* _What you are asked to do_
All lines below starting at the one that holds "[00:00:00.40]" and ending at the one that holds "[00:00:01.25]" should be printed exactly, ends included. Pictures should not be printed, nor anything else.

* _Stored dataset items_
━━━━
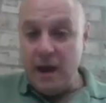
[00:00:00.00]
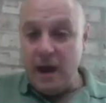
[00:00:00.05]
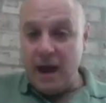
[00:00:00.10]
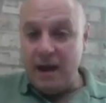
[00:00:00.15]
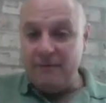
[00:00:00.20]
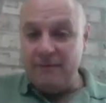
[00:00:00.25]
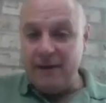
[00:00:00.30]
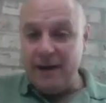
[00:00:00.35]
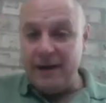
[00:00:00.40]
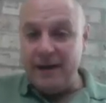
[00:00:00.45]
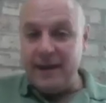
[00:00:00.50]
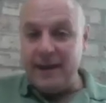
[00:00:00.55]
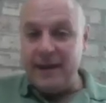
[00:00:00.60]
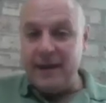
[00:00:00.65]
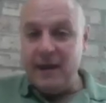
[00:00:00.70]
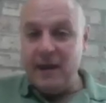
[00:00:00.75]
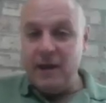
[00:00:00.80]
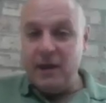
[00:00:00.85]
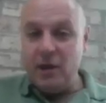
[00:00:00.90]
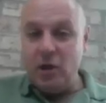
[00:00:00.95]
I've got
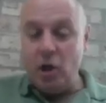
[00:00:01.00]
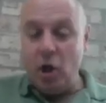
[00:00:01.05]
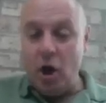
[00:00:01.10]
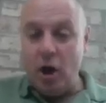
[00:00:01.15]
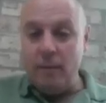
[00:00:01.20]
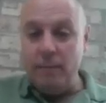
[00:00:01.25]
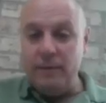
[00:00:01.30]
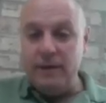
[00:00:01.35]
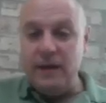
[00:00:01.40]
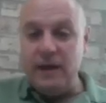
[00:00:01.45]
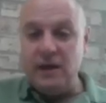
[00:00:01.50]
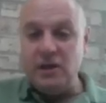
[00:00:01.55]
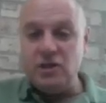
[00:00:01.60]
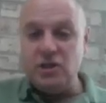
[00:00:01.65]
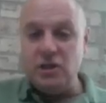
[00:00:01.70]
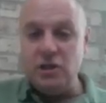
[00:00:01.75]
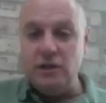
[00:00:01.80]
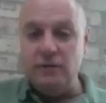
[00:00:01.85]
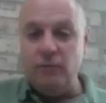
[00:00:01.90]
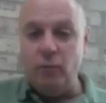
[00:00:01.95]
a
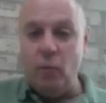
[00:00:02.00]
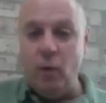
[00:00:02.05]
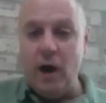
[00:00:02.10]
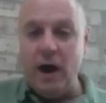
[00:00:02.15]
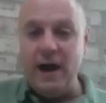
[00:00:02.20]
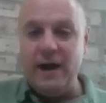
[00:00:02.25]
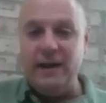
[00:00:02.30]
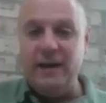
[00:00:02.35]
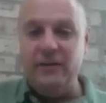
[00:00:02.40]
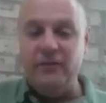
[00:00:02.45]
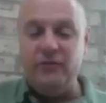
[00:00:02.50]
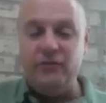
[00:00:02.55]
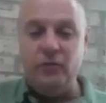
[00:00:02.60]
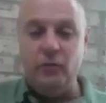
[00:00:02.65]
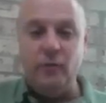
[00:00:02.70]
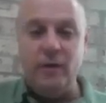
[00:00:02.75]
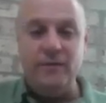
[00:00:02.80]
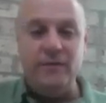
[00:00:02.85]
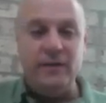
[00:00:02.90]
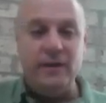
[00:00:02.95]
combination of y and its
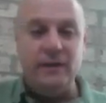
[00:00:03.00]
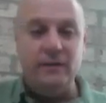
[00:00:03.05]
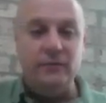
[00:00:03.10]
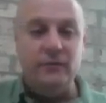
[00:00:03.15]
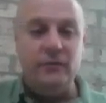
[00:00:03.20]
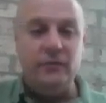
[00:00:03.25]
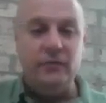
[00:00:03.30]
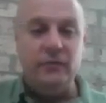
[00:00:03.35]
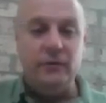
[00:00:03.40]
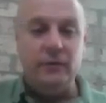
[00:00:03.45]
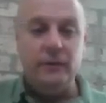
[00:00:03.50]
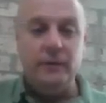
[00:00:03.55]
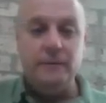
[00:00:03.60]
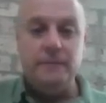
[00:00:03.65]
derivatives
━━━━
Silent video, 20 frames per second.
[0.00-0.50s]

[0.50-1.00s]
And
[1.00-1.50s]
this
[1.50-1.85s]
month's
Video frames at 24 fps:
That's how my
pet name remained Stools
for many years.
━━━━
* _Answer to this task_
[00:00:00.40]
[00:00:00.45]
[00:00:00.50]
[00:00:00.55]
[00:00:00.60]
[00:00:00.65]
[00:00:00.70]
[00:00:00.75]
[00:00:00.80]
[00:00:00.85]
[00:00:00.90]
[00:00:00.95]
I've got
[00:00:01.00]
[00:00:01.05]
[00:00:01.10]
[00:00:01.15]
[00:00:01.20]
[00:00:01.25]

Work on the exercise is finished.